*** Block opens ***
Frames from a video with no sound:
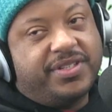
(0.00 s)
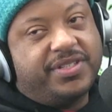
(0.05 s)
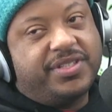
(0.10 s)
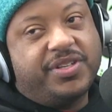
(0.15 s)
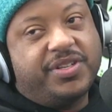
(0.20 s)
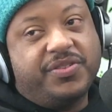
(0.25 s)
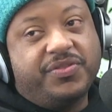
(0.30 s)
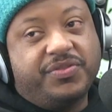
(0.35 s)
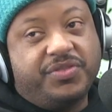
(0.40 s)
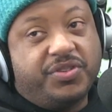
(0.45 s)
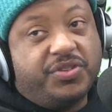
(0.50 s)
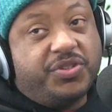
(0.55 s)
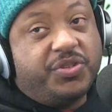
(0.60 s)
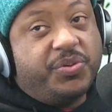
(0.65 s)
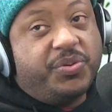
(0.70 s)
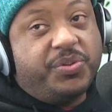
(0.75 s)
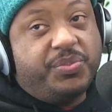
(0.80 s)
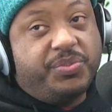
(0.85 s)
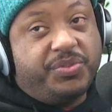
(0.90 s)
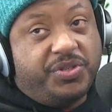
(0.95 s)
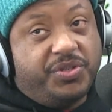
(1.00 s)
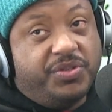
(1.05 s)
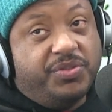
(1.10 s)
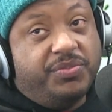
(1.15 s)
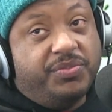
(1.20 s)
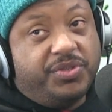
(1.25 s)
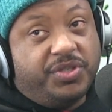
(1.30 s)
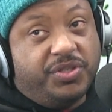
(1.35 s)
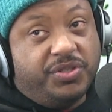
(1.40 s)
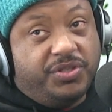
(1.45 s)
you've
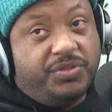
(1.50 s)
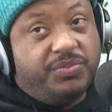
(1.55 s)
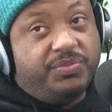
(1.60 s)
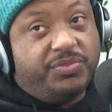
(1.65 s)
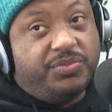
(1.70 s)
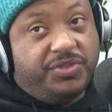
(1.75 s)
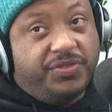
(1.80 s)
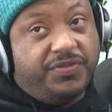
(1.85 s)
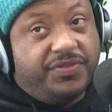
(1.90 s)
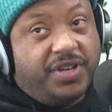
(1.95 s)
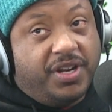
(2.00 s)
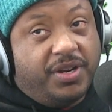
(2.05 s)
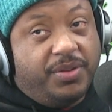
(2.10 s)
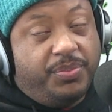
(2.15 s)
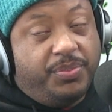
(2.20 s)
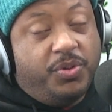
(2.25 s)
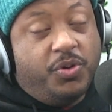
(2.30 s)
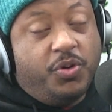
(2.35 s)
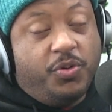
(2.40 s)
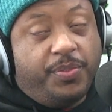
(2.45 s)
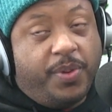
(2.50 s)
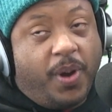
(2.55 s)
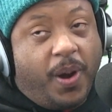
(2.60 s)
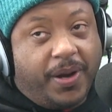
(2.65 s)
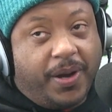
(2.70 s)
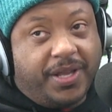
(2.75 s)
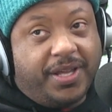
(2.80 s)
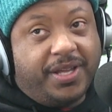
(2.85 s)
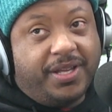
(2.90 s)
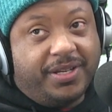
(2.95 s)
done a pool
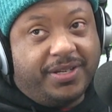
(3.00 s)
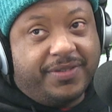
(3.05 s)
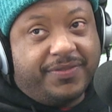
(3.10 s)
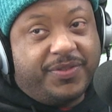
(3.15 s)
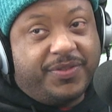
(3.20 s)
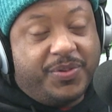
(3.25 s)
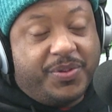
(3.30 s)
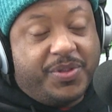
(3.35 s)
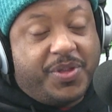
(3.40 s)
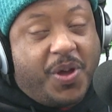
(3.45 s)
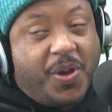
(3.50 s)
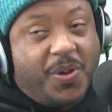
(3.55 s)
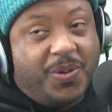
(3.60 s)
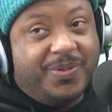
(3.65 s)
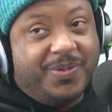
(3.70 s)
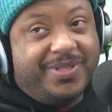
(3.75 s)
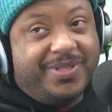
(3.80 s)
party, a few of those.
*** Block closes ***
Please repeat every line of the material above exactly and without its pictures.

Frames from a video with no sound:
(0.00 s)
(0.05 s)
(0.10 s)
(0.15 s)
(0.20 s)
(0.25 s)
(0.30 s)
(0.35 s)
(0.40 s)
(0.45 s)
(0.50 s)
(0.55 s)
(0.60 s)
(0.65 s)
(0.70 s)
(0.75 s)
(0.80 s)
(0.85 s)
(0.90 s)
(0.95 s)
(1.00 s)
(1.05 s)
(1.10 s)
(1.15 s)
(1.20 s)
(1.25 s)
(1.30 s)
(1.35 s)
(1.40 s)
(1.45 s)
you've
(1.50 s)
(1.55 s)
(1.60 s)
(1.65 s)
(1.70 s)
(1.75 s)
(1.80 s)
(1.85 s)
(1.90 s)
(1.95 s)
(2.00 s)
(2.05 s)
(2.10 s)
(2.15 s)
(2.20 s)
(2.25 s)
(2.30 s)
(2.35 s)
(2.40 s)
(2.45 s)
(2.50 s)
(2.55 s)
(2.60 s)
(2.65 s)
(2.70 s)
(2.75 s)
(2.80 s)
(2.85 s)
(2.90 s)
(2.95 s)
done a pool
(3.00 s)
(3.05 s)
(3.10 s)
(3.15 s)
(3.20 s)
(3.25 s)
(3.30 s)
(3.35 s)
(3.40 s)
(3.45 s)
(3.50 s)
(3.55 s)
(3.60 s)
(3.65 s)
(3.70 s)
(3.75 s)
(3.80 s)
party, a few of those.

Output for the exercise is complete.